• What you will do:
With the pictures left out, repeat every entry that follows exactly.

Start of Data section

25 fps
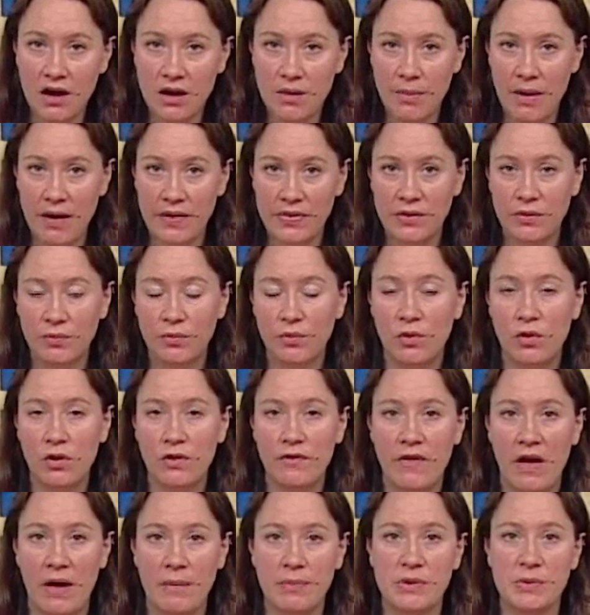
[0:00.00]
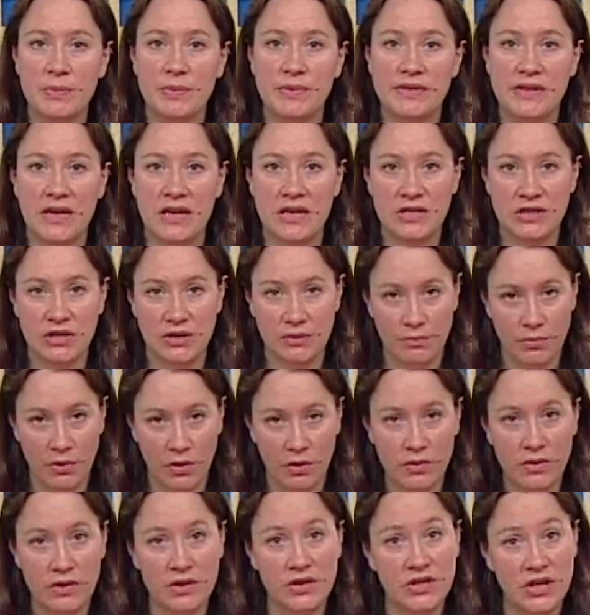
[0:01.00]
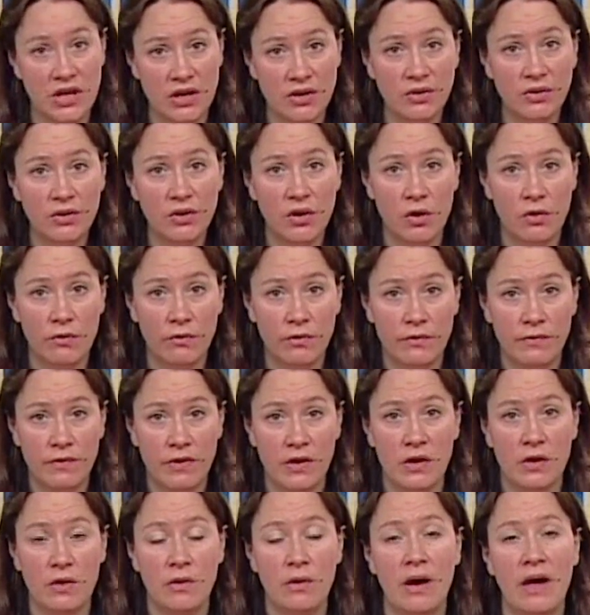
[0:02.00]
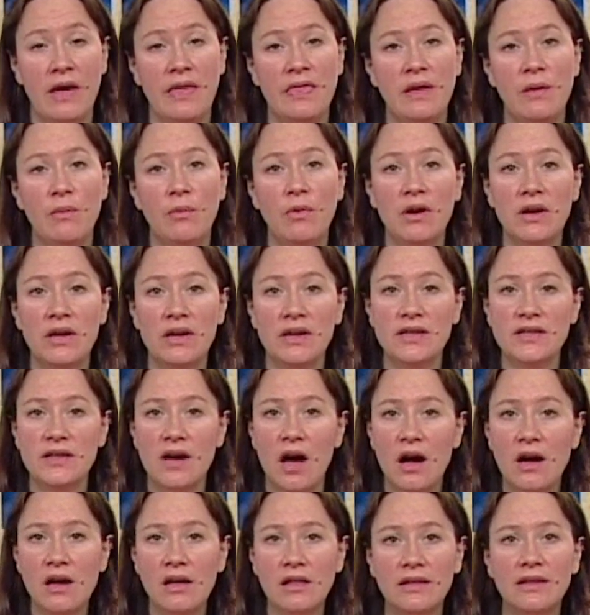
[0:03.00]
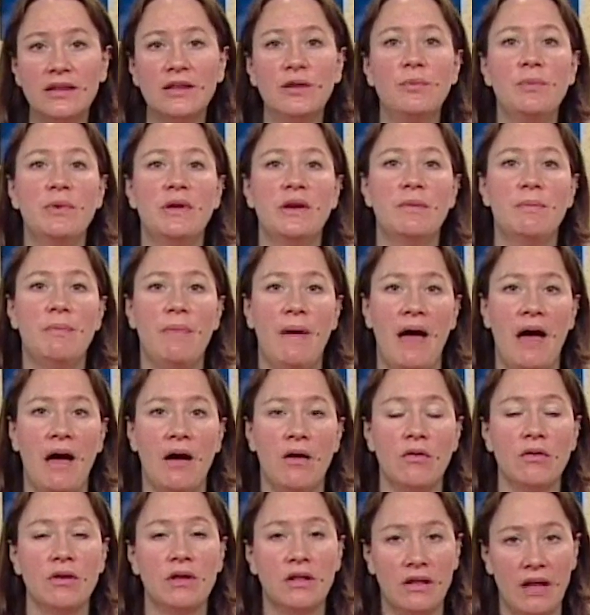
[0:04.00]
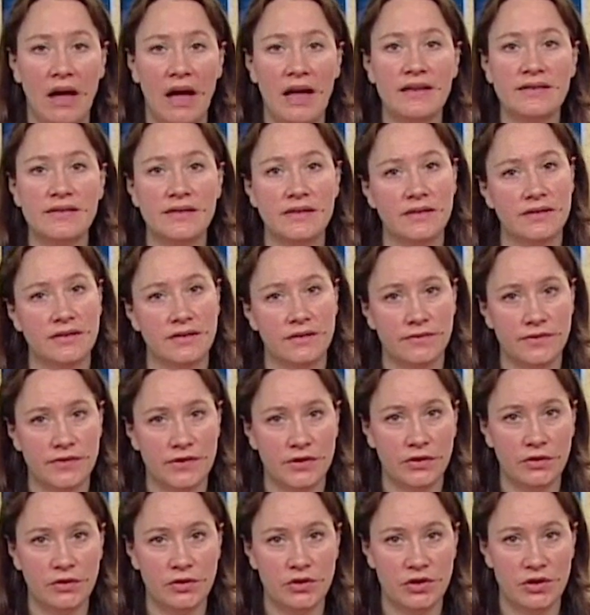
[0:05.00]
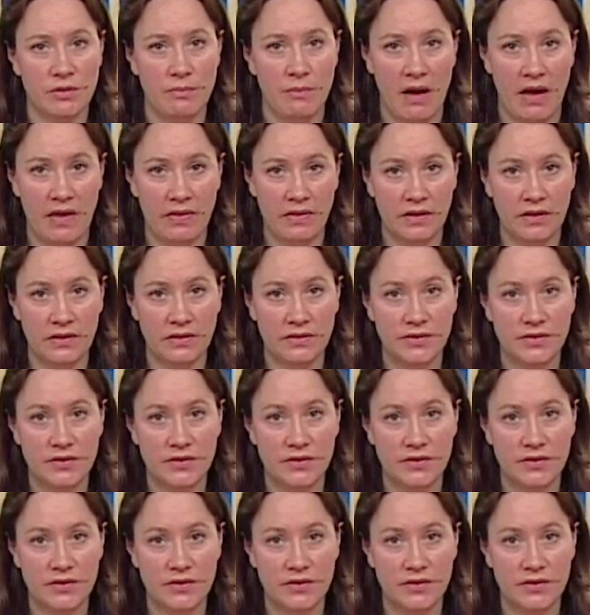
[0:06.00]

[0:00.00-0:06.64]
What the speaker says: about the role of optimization, both a general overview, and then we're going to talk a little bit about classes of solution methods.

End of Data section

• Output for this exercise:
25 fps
[0:00.00]
[0:01.00]
[0:02.00]
[0:03.00]
[0:04.00]
[0:05.00]
[0:06.00]

[0:00.00-0:06.64]
What the speaker says: about the role of optimization, both a general overview, and then we're going to talk a little bit about classes of solution methods.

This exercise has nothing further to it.